11:47 am on Oct 14, 2008 (gmt 0)

WebmasterWorld Administrator 10+ Year Member Top Contributors Of The Month



RIAA-Backed Intellectual [news.cnet.com]Property Law Signed Off
President Bush on Monday signed into law an intellectual-property enforcement bill that would consolidate federal efforts to combat copyright infringement under a new White House cabinet position.
The law also steepens penalties for intellectual-property infringement, and increases resources for the Department of Justice to coordinate for federal and state efforts against counterfeiting and piracy.

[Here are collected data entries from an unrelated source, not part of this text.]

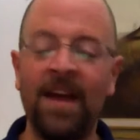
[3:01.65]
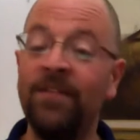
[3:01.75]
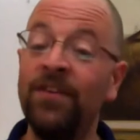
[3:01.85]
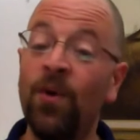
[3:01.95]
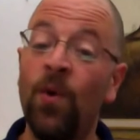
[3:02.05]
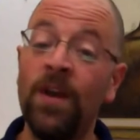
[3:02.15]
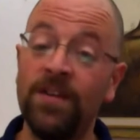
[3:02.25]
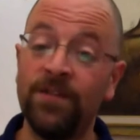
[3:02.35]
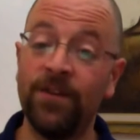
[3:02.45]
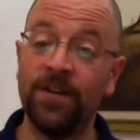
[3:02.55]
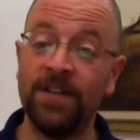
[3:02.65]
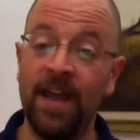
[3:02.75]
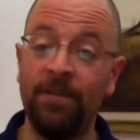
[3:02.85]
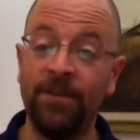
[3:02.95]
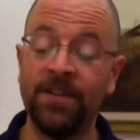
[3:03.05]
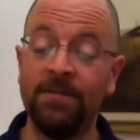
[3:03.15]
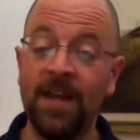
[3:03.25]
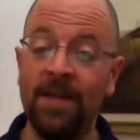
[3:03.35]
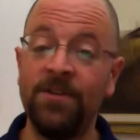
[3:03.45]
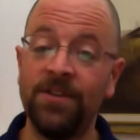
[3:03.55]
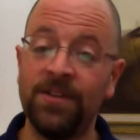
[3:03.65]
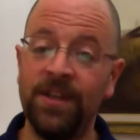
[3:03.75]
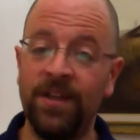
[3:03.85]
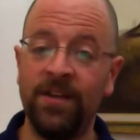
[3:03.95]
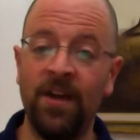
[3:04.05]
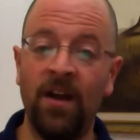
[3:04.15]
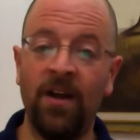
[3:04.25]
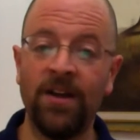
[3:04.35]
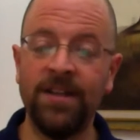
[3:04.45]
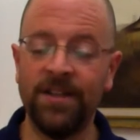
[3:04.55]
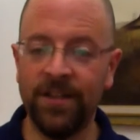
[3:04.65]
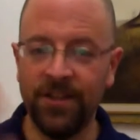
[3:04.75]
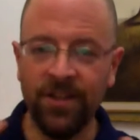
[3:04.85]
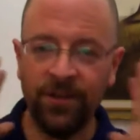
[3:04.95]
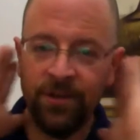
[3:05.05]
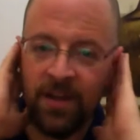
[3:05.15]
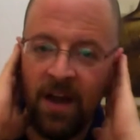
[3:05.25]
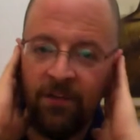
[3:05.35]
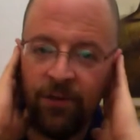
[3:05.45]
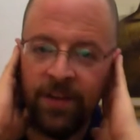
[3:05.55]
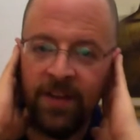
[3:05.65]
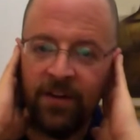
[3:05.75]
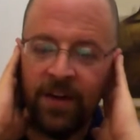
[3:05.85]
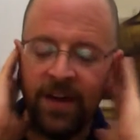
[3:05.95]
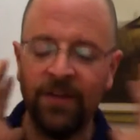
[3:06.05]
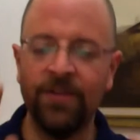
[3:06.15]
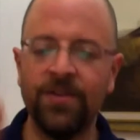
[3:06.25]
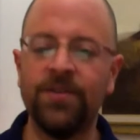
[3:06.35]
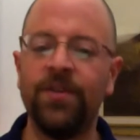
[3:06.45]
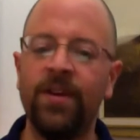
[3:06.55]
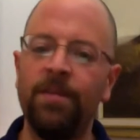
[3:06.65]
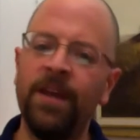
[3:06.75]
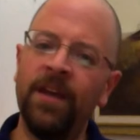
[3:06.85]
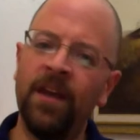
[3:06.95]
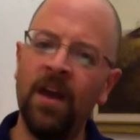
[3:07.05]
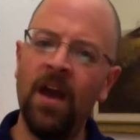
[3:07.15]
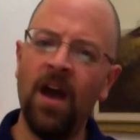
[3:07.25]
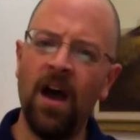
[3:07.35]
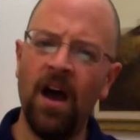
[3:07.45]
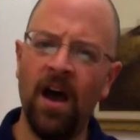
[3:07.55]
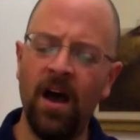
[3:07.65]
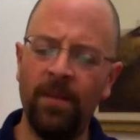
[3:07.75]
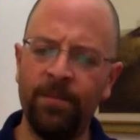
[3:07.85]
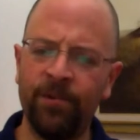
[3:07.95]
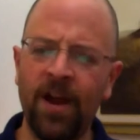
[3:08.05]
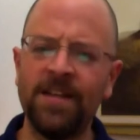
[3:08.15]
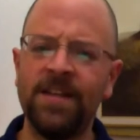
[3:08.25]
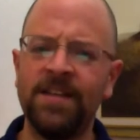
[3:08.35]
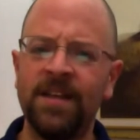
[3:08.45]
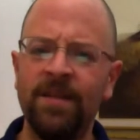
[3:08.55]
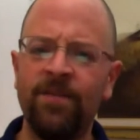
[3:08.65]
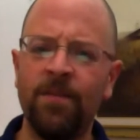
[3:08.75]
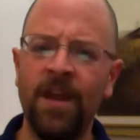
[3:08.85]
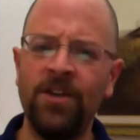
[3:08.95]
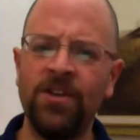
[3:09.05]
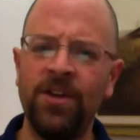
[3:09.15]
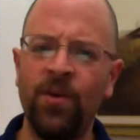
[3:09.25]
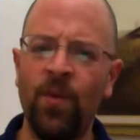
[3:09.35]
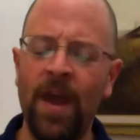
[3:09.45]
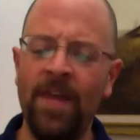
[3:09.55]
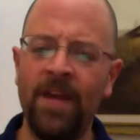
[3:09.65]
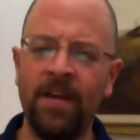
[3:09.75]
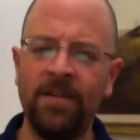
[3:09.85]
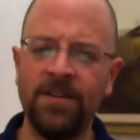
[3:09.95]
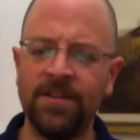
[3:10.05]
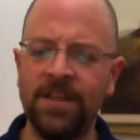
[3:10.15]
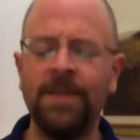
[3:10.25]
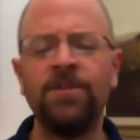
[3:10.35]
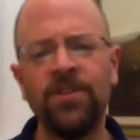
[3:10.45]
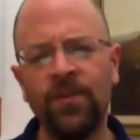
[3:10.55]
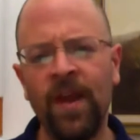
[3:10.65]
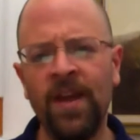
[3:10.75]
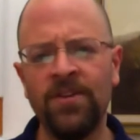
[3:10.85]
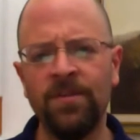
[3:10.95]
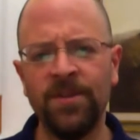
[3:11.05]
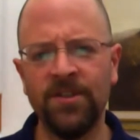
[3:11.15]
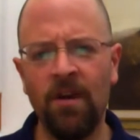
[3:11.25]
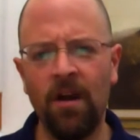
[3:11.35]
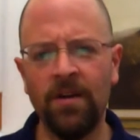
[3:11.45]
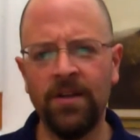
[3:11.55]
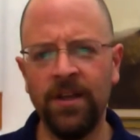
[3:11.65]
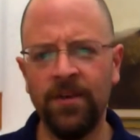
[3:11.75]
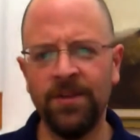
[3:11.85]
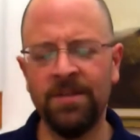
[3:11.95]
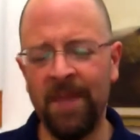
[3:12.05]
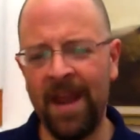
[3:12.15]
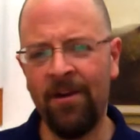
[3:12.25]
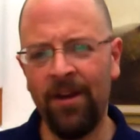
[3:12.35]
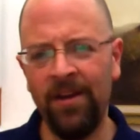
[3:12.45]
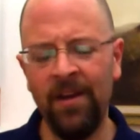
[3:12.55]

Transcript: of noise, for example. Sometimes you'll see young autistic children covering their ears, or they'll be processing information in a way that just seems strange or bizarre to you as a parent.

The so-called Pro-IP Act passed unanimously in the Senate last month and received strong bipartisan support in the House.
"By becoming law, the Pro-IP Act sends the message to IP criminals everywhere that the U.S. will go the extra mile to protect American innovation," said Tom Donohue, president and CEO of the U.S. Chamber of Commerce.

carguy84

12:43 am on Oct 15, 2008 (gmt 0)

WebmasterWorld Senior Member 10+ Year Member



By becoming law, the Pro-IP Act sends the message to IP criminals everywhere that the U.S. will go the extra mile to protect American innovation

And the RIAA will do nothing to evolve with the market.

incrediBILL

3:19 am on Oct 15, 2008 (gmt 0)

WebmasterWorld Senior Member 10+ Year Member Top Contributors Of The Month



evolve

Evolve the market how?

Like how every record store in town has evolved out of business?

closed! gone! adios! poof!

Like how Yahoo Music just evolved into a footnote in history?

Like the new AC/DC album's initial pressing of 3 million units exclusively sold only at Wal-mart, no iTunes or Amazon?

I'm not sure but it looks like the market is devolving on it's own.

carguy84

3:46 am on Oct 15, 2008 (gmt 0)

WebmasterWorld Senior Member 10+ Year Member



Evolve WITH the market I said. The market is asking for digital downloads, sans DRM. When it doesn't exist, the market will seek alternative methods of acquiring it. When it's almost as easy as going to TPB or torrent, who's going to go shop at a B+M music store?

CainIV

5:12 am on Oct 15, 2008 (gmt 0)

WebmasterWorld Senior Member 10+ Year Member



The law won't change a thing except at excessive levels.

Half the people I know who think they are good people download (aka steal) music and DVD's.

The issue is that the public believes that it isn't stealing, and that they have the right to hear the song.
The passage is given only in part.